### Instructions for the task
Pictures are not part of the answer. Write out exactly the lines from the one containing "going? Because you're just trying to" through the end of the material below.
________________
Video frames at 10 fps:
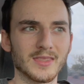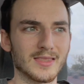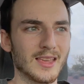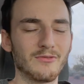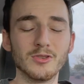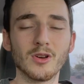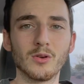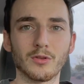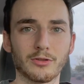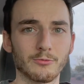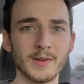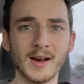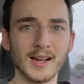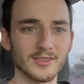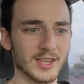if you go 3
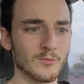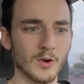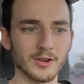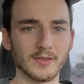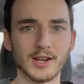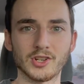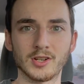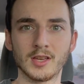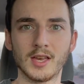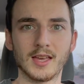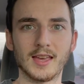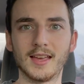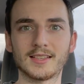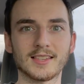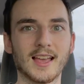miles in one direction,
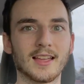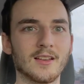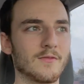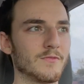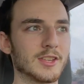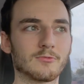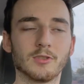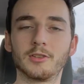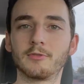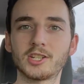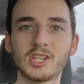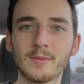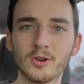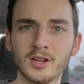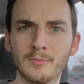it's like this really rich
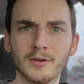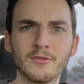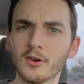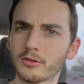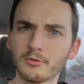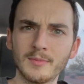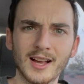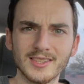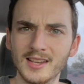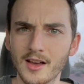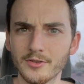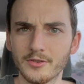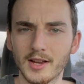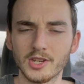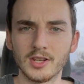neighborhood. But if you go 3 miles in the other
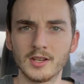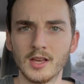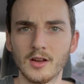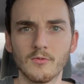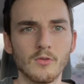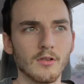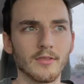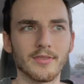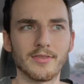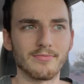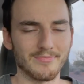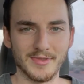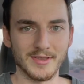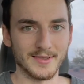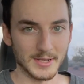direction, well,
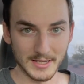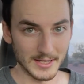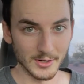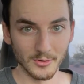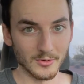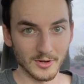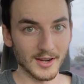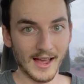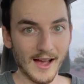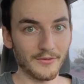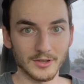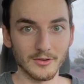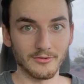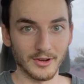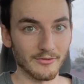you're going to have to
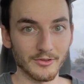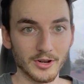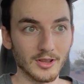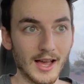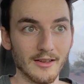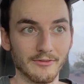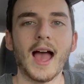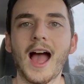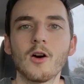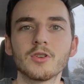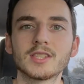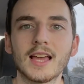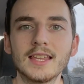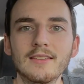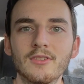fear for your life. How is that
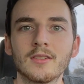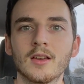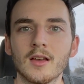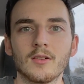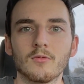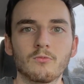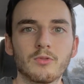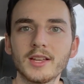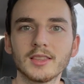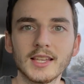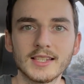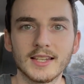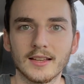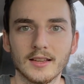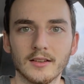even
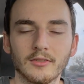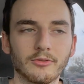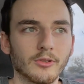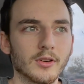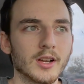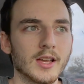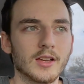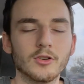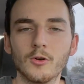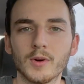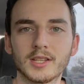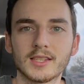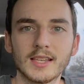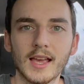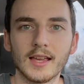realistic for Uber to
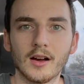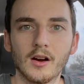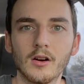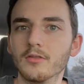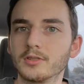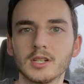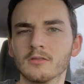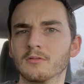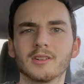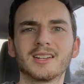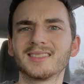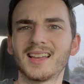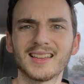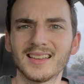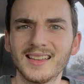say, oh, don't worry,
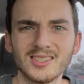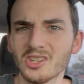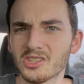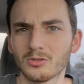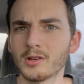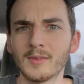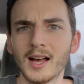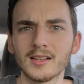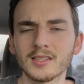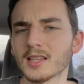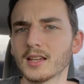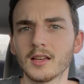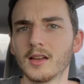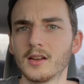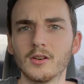like, it's just 3 miles, like,
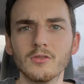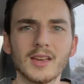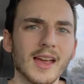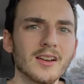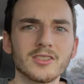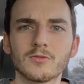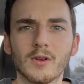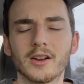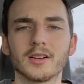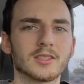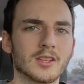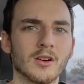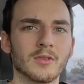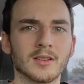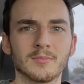who cares where it's
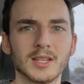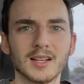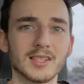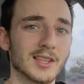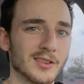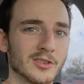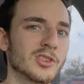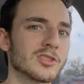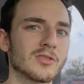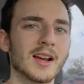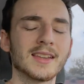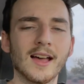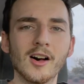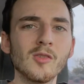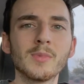going? Because you're just trying to
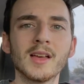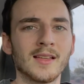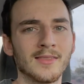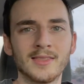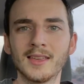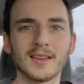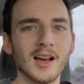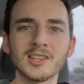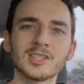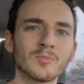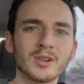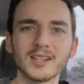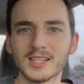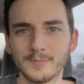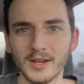help the customer
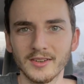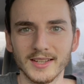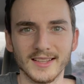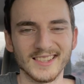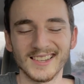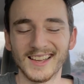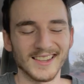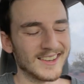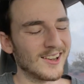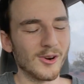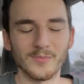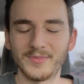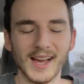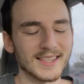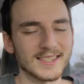experience. No,
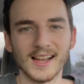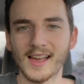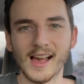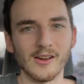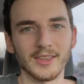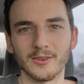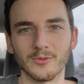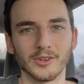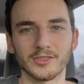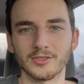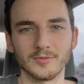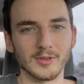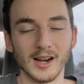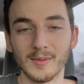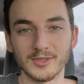that's not how that works, Uber.
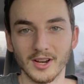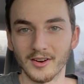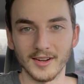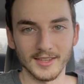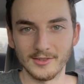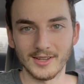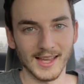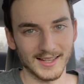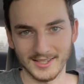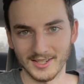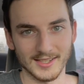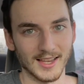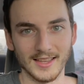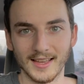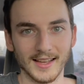I'm sorry. You can't just say
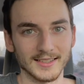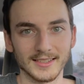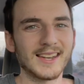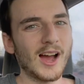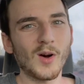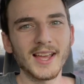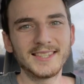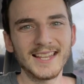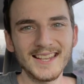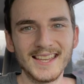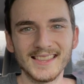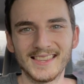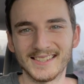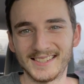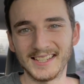that. Now, I did get
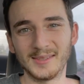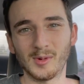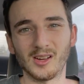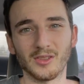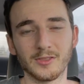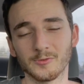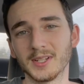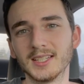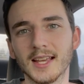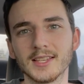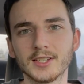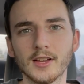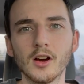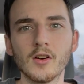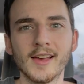this email 3 days
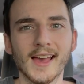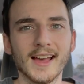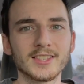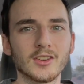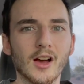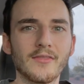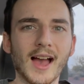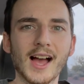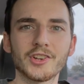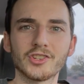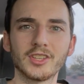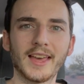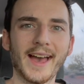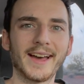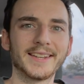ago, and so I've actually
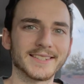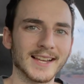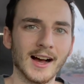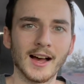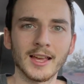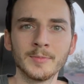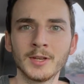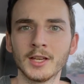had time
________________
### Response to this task
going? Because you're just trying to
help the customer
experience. No,
that's not how that works, Uber.
I'm sorry. You can't just say
that. Now, I did get
this email 3 days
ago, and so I've actually
had time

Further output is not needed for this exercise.